# kayak backpack?



## nicoleg (Nov 14, 2003)

Anyone know where I can find a solid kayak backpack? I think I've seen ads in Paddler, but can't seem to find a website that sells them....


----------



## thecraw (Oct 12, 2003)

I have designed and built some really funtional and lightweight kayak carriers. I wasn't interested in paying for a yakpack and had some ideas that I thought would work.

Ultimately, they work real well. They fold up to the size of a cantelope mellon and have padded shouldler straps as well. I wouldn't want to walk much more than 5 miles with them (which I have done in cali), but that is simply due to the weight of a kayak and full gear.

I made ten of them and I think I have two left.

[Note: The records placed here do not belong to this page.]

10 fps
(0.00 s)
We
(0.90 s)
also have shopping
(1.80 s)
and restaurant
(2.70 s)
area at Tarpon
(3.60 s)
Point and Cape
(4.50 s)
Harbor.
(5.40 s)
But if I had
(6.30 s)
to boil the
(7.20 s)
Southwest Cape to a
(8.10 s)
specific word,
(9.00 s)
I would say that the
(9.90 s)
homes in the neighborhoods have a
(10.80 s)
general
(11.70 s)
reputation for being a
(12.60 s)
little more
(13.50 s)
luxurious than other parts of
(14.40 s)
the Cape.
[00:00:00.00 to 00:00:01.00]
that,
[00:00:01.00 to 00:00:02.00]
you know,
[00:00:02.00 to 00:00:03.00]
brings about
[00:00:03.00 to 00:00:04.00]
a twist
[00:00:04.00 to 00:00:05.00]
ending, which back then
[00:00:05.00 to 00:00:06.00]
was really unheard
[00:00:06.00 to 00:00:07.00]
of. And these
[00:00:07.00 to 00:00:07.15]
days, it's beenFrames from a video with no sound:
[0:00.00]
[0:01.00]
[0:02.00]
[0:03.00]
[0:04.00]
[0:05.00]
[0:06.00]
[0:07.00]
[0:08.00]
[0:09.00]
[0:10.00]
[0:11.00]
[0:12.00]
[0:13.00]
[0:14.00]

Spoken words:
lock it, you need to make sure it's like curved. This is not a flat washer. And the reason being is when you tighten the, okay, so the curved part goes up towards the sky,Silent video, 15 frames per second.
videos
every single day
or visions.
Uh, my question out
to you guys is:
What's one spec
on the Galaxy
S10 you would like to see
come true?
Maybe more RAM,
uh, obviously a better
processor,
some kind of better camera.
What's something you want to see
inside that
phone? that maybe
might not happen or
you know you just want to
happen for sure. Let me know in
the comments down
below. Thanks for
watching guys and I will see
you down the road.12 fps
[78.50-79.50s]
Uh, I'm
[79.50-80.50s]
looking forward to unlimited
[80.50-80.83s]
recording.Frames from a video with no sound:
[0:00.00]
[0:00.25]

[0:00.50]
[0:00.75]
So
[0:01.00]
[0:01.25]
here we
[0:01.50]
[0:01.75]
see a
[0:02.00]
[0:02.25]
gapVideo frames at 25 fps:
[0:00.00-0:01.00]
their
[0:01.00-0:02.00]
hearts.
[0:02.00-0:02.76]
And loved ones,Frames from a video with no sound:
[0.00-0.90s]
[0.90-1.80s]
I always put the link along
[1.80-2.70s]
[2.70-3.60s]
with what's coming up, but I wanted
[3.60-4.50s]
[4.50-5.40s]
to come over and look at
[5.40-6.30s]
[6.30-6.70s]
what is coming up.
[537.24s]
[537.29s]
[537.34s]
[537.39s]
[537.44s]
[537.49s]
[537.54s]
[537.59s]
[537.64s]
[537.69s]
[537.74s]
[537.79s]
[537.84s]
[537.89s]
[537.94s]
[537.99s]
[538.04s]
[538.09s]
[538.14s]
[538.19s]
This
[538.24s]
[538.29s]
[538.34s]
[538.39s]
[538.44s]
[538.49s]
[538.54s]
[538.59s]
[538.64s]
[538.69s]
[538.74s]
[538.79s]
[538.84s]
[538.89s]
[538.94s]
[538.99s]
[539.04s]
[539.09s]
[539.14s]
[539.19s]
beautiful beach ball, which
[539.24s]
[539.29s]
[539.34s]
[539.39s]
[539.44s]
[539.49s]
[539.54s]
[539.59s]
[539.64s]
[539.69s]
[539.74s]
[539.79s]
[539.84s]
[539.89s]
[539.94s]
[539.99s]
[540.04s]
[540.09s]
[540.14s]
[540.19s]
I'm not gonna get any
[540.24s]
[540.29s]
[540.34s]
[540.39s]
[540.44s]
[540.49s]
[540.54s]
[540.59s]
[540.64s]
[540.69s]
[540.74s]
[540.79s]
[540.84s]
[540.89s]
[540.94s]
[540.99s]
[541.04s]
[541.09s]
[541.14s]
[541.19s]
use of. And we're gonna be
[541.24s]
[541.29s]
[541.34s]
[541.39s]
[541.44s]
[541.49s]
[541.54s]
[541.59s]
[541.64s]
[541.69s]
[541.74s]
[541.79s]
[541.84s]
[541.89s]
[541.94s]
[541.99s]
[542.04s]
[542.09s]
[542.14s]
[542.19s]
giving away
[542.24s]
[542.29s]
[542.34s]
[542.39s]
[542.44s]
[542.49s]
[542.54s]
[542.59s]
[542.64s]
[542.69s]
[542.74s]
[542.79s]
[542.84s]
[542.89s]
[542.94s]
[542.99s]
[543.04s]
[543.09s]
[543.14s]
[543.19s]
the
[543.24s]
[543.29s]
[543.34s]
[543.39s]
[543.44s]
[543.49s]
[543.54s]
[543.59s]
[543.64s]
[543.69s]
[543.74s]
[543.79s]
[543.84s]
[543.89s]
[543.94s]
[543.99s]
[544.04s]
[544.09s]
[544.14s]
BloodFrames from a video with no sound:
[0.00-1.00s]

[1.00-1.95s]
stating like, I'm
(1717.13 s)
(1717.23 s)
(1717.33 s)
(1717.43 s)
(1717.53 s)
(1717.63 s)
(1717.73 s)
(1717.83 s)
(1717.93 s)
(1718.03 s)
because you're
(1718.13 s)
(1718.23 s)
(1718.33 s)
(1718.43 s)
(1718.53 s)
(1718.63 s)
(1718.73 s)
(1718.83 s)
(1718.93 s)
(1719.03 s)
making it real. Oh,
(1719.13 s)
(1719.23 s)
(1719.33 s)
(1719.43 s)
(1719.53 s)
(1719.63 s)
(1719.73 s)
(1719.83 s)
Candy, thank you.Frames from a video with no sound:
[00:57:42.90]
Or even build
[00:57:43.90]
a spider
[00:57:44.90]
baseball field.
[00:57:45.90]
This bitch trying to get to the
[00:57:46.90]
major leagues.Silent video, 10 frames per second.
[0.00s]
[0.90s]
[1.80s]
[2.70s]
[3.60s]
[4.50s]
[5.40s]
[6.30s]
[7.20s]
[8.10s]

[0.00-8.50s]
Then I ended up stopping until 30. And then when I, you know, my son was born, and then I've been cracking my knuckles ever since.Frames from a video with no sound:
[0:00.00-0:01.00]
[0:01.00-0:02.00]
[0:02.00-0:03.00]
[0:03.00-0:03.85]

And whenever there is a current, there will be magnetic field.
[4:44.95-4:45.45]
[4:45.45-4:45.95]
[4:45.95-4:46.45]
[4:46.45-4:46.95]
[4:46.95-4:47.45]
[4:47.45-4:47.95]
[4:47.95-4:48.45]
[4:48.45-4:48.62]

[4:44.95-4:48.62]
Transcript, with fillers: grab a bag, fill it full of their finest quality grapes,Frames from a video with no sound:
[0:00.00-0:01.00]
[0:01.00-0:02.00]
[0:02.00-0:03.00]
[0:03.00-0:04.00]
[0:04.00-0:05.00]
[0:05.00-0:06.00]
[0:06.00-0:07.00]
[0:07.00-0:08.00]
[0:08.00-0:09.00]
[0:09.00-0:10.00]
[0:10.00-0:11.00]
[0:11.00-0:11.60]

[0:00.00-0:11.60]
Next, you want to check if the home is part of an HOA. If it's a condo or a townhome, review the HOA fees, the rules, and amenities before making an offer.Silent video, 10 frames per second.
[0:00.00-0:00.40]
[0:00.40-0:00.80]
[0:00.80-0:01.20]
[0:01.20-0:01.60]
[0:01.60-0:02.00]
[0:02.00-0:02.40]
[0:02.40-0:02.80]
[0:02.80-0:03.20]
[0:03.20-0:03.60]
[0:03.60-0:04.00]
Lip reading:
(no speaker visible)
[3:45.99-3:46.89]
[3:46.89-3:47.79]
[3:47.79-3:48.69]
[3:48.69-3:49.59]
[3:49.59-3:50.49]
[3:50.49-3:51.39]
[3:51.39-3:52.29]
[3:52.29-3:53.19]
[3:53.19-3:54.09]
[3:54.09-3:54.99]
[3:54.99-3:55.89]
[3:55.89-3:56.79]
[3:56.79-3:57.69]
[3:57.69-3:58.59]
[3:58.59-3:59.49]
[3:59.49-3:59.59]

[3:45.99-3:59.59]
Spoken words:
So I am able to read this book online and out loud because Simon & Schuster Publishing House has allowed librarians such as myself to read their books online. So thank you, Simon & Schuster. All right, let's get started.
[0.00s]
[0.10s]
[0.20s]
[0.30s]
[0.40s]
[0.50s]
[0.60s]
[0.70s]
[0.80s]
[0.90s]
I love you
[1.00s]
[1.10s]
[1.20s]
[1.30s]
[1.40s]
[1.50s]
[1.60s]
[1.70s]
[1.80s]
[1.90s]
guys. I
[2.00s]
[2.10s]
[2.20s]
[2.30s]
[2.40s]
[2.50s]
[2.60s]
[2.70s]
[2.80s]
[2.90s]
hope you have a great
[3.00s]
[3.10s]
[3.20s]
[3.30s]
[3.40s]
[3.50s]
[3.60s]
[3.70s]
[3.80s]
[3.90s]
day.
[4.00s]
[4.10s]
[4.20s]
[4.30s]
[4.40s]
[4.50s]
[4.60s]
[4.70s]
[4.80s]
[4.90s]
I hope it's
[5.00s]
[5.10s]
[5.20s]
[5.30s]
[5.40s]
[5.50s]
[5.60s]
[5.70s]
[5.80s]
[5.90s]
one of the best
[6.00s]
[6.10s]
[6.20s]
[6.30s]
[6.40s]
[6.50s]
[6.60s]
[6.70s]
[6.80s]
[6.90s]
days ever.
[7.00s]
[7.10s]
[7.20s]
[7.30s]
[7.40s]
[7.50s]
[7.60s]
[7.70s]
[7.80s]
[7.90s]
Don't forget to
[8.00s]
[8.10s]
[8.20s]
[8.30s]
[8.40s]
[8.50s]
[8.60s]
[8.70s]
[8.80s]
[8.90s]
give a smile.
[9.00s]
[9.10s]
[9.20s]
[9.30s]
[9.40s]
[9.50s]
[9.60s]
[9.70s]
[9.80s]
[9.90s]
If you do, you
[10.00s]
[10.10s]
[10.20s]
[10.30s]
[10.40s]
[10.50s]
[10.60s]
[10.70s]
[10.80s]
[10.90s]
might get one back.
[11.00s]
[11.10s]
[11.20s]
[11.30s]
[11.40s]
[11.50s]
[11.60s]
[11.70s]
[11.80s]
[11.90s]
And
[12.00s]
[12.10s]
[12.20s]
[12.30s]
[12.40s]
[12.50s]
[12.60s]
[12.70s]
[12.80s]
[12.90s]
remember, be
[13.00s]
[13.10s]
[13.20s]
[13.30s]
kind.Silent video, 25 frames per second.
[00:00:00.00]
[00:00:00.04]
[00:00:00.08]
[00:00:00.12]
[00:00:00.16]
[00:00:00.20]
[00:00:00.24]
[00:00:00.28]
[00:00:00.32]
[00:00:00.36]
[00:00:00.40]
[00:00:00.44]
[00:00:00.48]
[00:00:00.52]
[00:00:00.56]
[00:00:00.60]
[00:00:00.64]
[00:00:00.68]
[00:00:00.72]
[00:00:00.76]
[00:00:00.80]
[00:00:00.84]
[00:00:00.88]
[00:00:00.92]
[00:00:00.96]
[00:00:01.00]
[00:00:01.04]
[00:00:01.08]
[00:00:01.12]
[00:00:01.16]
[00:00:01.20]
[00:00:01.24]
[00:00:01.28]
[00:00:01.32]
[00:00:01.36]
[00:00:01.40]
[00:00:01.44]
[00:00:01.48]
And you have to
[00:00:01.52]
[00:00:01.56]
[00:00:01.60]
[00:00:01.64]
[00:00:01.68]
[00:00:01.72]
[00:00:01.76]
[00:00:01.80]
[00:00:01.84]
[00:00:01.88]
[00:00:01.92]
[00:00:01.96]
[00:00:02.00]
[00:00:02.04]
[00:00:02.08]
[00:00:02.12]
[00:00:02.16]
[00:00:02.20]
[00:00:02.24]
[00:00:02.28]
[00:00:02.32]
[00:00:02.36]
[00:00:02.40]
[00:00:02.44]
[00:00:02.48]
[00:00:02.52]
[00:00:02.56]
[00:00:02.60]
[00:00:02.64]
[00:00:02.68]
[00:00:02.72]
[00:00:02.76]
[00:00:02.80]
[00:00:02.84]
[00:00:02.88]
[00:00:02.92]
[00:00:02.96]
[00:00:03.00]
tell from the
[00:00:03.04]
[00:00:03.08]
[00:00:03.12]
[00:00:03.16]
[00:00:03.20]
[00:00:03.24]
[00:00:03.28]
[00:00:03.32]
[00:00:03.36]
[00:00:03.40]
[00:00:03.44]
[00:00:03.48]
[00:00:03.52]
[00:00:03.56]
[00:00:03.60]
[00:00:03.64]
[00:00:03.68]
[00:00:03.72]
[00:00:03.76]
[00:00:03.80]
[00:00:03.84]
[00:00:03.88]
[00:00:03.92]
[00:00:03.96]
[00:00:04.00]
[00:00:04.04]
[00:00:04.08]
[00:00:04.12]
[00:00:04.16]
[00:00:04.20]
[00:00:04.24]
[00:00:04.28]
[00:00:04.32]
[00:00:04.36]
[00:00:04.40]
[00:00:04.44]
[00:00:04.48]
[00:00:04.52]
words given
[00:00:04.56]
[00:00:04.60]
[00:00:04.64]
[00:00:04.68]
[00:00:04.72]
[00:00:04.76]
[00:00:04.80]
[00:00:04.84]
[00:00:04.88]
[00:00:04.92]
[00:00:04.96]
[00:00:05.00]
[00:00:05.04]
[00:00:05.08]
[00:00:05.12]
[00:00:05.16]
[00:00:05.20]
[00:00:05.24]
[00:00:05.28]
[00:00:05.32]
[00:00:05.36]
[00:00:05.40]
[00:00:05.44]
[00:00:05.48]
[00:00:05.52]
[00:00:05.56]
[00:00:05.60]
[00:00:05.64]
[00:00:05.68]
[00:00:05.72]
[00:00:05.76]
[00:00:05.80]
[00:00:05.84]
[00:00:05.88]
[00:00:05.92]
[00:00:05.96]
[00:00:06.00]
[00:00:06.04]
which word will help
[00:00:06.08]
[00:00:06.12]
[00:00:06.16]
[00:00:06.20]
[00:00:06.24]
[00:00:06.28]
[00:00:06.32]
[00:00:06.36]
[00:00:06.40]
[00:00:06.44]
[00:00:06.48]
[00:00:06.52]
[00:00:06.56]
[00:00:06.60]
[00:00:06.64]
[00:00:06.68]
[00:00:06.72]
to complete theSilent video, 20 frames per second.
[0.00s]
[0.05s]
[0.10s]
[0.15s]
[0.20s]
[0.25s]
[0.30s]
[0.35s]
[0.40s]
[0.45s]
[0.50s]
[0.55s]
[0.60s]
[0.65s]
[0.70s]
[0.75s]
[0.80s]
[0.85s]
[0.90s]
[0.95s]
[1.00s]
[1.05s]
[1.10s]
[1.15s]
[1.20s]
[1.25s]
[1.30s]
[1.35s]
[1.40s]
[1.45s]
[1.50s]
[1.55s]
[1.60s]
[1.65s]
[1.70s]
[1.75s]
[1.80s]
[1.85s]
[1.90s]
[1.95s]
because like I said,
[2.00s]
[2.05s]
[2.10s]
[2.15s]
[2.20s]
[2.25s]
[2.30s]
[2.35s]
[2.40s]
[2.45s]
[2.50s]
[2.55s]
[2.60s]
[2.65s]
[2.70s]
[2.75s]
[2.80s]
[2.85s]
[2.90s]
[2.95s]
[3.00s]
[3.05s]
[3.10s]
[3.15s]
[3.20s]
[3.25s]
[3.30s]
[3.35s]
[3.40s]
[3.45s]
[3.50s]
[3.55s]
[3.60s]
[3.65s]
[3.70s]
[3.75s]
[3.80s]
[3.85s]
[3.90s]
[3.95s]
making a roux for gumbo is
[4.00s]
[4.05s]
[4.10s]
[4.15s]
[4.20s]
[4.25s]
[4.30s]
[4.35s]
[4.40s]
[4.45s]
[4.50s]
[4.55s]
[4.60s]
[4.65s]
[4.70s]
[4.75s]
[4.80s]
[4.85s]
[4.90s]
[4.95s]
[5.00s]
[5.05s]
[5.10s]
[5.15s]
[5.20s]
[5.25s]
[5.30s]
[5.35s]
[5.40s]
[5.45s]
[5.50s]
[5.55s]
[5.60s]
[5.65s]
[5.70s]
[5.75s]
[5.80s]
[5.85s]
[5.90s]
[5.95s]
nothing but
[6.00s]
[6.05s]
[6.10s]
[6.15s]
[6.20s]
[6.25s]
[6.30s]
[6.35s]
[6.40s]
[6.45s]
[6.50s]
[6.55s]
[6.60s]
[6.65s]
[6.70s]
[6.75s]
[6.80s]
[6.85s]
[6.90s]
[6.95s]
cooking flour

I live in Boulder, let me know if you have interest. I sell them for $35...


----------



## cosurfgod (Oct 10, 2003)

Four Corners Riversports in Durango has them. You can buy it online at riversports.com.


----------



## Mogulsv (Nov 15, 2003)

thecraw, drop me a line and let me know how your carrier works. [email protected] thanks.


----------



## smylesg (Oct 22, 2003)

*Hey, me too...*

I'd also be interested in your pack. If nothing else, I'd like to see the design. Got any pics you can send?

Rob
[email protected]


----------



## Peter (Nov 18, 2003)

Nicoleg

Call me toll free at 866-925-7257. I make and distribute KayakPacks. 
You can also find them on-line at www.kayakpack.com

Peter


----------



## Peter (Nov 18, 2003)

You can also see kayak carriers at www.classfivecarriers.com


----------



## tpalka (Oct 31, 2003)

*Tough River Stuff*

Ray, from Tough River Stuff, also makes them -- it's really a kayak bag with backpack straps. That's what I used to put my kayak in when flying, and to carry the boat from/to airport and between bus stations, etc. Not sure how it'd do for real hiking... but you can get in touch with Ray through http://www.toughriverstuff.com/. Hope this helps,

tom.


----------



## Miguel (Nov 18, 2003)

The best, most simple and compact kayak backpack design can be found at www.lazeelizard.com. They are located in the U. K. I haven't tried one but they do appear to be a quality item and quite simple to use.


----------



## Caspian (Oct 14, 2003)

Craw,

If you can post any pics, that would rock. I imagine I'm not alone in thinking a small pack like this would be nice. All the other ones cost something like $100 and seem too big to stuff into the boat at the top of a run.

steve


----------